This of course assumes null is an invalid element of your list (it would currently blow up anyway). You could even make some inline checks in order to remove the add remaining things after the loop, but I'd wager it will hinder the readeability. EDIT: tried it nonetheless:

public static List<Integer> mergeWithIterator(List<Integer> list1, List<Integer> list2) {
 List<Integer> sorted = new ArrayList<>();
 Iterator<Integer> iterator1 = list1.iterator();
 Iterator<Integer> iterator2 = list2.iterator();
 Integer element1 = iterator1.hasNext() ? iterator1.next() : null;
 Integer element2 = iterator2.hasNext() ? iterator2.next() : null;
 while (!(element1 == null && element2 == null)) {
 if (element2 == null || (element1 != null && element1 < element2)) {
 sorted.add(element1);
 element1 = iterator1.hasNext() ? iterator1.next() : null;
 } else if (element1 == null || (element2 != null && element2 < element1)) {
 sorted.add(element2);
 element2 = iterator2.hasNext() ? iterator2.next() : null;
 } else {
 sorted.add(element1);
 element1 = iterator1.hasNext() ? iterator1.next() : null;
 element2 = iterator2.hasNext() ? iterator2.next() : null;
 }
 }
 return sorted;
}

A simple (but possibly naive) streams implementation could be:

public static List<Integer> mergeWithStreams(List<Integer> list1, List<Integer> list2) {
 return Stream.concat(list1.stream(), list2.stream())
 .sorted()
 .distinct()
 .collect(toList());
}

As a sidenote, you you could make the methods more generic by defining the types of the elements as implementing the Comparable interface. This of course could invalidate the iterator implementation using null.

About performance, I think you should measure. For sufficiently large lists the iterator implementation might indeed get that extra bit of speed, as it's complexity is indeed linear w.r.t. the inputs.

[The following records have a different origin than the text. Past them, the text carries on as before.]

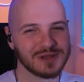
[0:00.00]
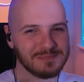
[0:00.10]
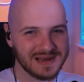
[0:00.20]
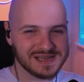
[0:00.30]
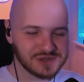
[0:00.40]
So
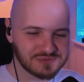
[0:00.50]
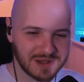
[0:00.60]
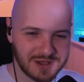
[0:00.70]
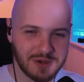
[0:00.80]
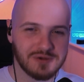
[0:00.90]
please use
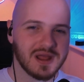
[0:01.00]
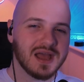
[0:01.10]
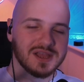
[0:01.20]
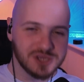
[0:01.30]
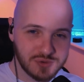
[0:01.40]
my code.
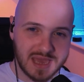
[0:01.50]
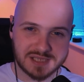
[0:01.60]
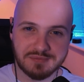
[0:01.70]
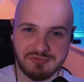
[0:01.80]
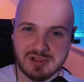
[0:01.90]
You get
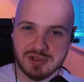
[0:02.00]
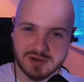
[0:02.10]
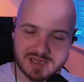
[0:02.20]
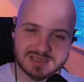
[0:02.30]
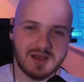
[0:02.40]
some free
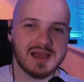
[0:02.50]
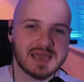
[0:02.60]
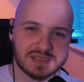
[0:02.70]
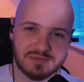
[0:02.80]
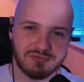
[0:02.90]
goodies. I
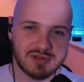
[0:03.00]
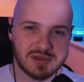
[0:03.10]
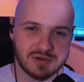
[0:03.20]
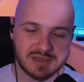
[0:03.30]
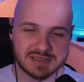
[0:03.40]
get some free
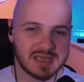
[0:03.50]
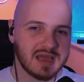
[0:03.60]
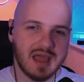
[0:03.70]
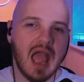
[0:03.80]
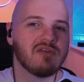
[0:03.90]
goodies.
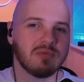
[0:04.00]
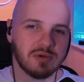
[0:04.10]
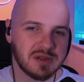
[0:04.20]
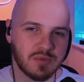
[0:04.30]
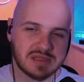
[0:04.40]

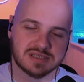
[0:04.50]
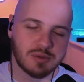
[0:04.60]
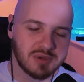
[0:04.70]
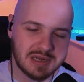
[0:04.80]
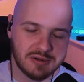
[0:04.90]
Everybody wins,
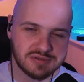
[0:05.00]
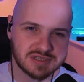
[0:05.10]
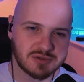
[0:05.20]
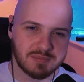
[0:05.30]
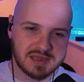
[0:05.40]
nobody
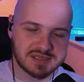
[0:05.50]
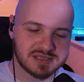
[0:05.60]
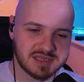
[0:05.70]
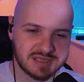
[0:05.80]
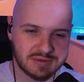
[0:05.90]
loses, so please
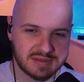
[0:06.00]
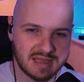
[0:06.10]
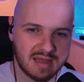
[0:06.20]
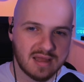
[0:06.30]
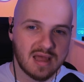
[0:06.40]
consider doing
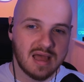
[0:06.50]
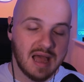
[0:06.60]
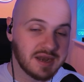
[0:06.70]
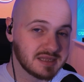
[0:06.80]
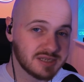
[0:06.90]
that.
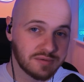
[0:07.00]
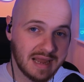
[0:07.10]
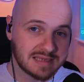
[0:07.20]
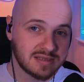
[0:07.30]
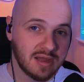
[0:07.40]
And until
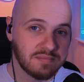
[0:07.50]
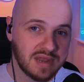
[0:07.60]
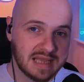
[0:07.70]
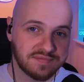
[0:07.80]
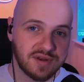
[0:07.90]
next time, the
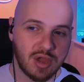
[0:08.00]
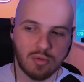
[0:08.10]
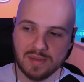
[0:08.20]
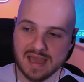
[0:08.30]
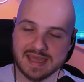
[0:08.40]
next video
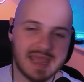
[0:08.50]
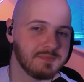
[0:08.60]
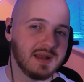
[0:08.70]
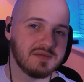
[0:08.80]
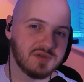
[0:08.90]
will be a
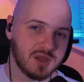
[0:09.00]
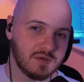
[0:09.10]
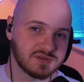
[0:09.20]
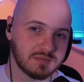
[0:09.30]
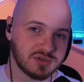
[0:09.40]
gameplay video
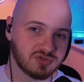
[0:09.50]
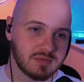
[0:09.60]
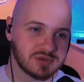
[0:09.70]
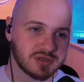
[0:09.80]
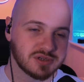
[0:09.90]
of some
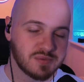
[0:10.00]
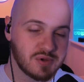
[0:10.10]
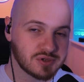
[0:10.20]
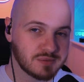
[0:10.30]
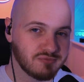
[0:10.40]
description, because we've
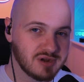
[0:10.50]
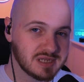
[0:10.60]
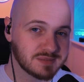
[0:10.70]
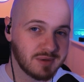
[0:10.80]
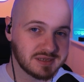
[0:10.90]
got some really
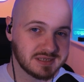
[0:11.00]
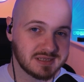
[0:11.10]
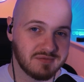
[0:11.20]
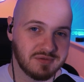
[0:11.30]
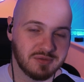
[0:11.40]
spicy
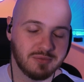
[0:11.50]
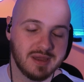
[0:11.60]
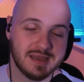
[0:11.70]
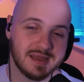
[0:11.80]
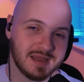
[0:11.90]
stuff on the
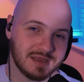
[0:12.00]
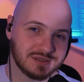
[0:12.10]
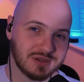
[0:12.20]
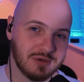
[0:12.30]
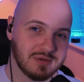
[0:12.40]
way.
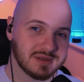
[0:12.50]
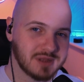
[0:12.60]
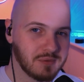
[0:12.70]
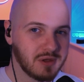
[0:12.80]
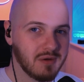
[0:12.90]
So
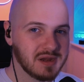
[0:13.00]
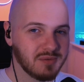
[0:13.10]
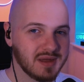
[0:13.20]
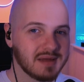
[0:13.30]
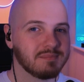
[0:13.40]
don't go
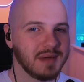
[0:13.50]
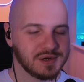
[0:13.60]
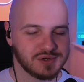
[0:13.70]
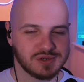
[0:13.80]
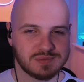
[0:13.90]
anywhere, make
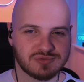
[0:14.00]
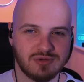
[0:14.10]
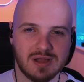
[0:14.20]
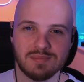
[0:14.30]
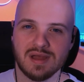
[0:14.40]
sure you
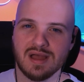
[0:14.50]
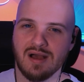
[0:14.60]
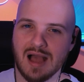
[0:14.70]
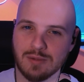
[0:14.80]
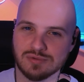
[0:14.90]
subscribe.
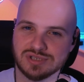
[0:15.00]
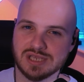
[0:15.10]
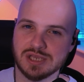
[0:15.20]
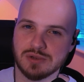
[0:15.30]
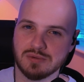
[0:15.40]
I will see
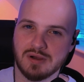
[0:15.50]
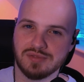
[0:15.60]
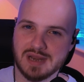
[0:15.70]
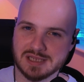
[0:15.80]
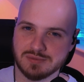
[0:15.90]
you on
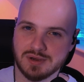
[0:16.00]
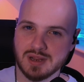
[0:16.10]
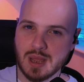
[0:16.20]
the next one.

For streaming and parallel, I do not think I have enough knowledge to answer that. My guess is that it would depend a lot on the format of the input, but in general would not be an improvement performance wise. Measure, measure, measure! It definitely is an improvement readeability wise though.

Maybe an other nice way would be to return an implementation of a list using given lists (or copies of them) as the backing collections. I'd imagine the implementation would be quite simple (depending on requirements).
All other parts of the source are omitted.